** Exercise description **
The records that follow need to be printed exactly. Leave out each image.

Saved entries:
::::::::

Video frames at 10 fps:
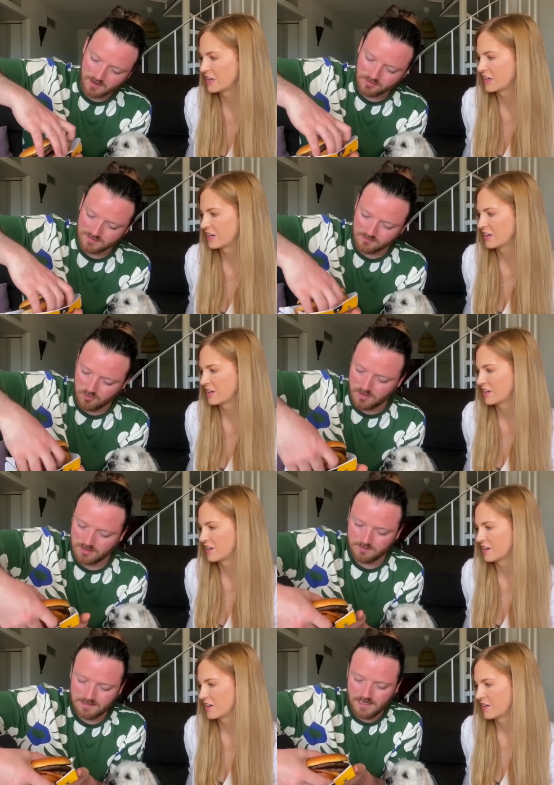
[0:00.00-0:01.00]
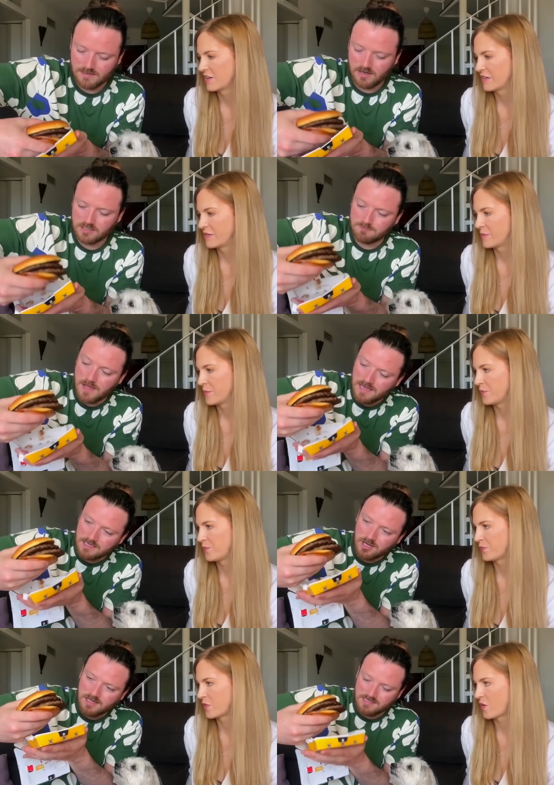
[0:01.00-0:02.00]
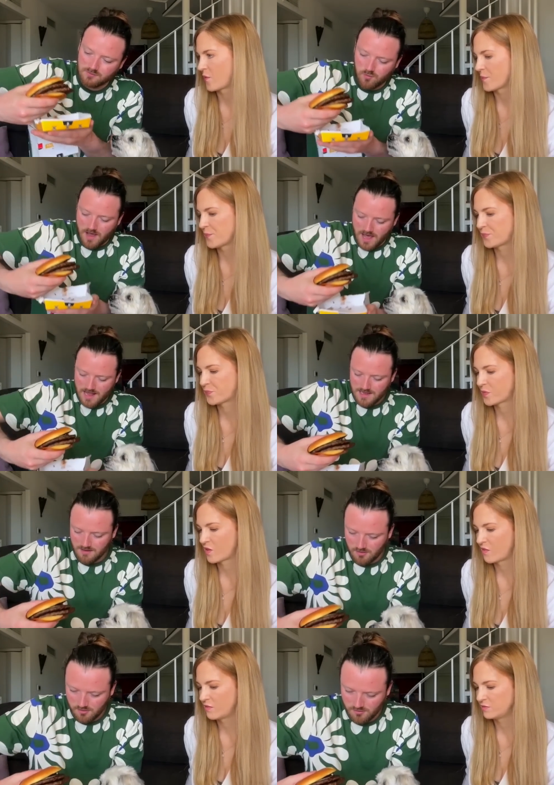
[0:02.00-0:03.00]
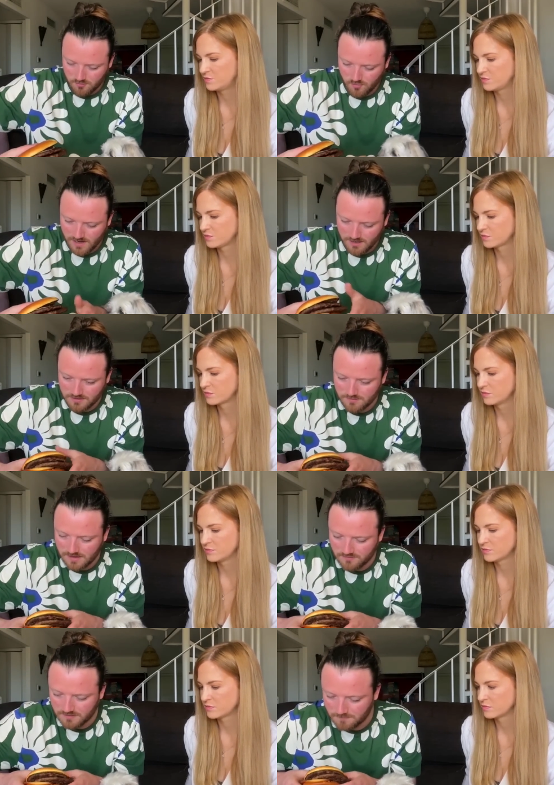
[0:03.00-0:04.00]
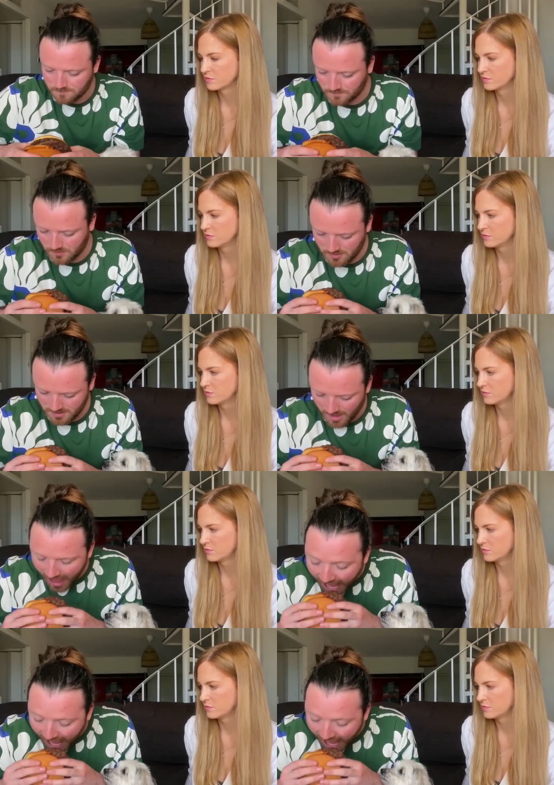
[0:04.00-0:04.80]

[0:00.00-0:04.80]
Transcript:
Speaker 1: I don't even know where to begin. And there's bacon on it as well. Oh wow, I mean a bit, right.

::::::::

** Answer to the problem **
Video frames at 10 fps:
[0:00.00-0:01.00]
[0:01.00-0:02.00]
[0:02.00-0:03.00]
[0:03.00-0:04.00]
[0:04.00-0:04.80]

[0:00.00-0:04.80]
Transcript:
Speaker 1: I don't even know where to begin. And there's bacon on it as well. Oh wow, I mean a bit, right.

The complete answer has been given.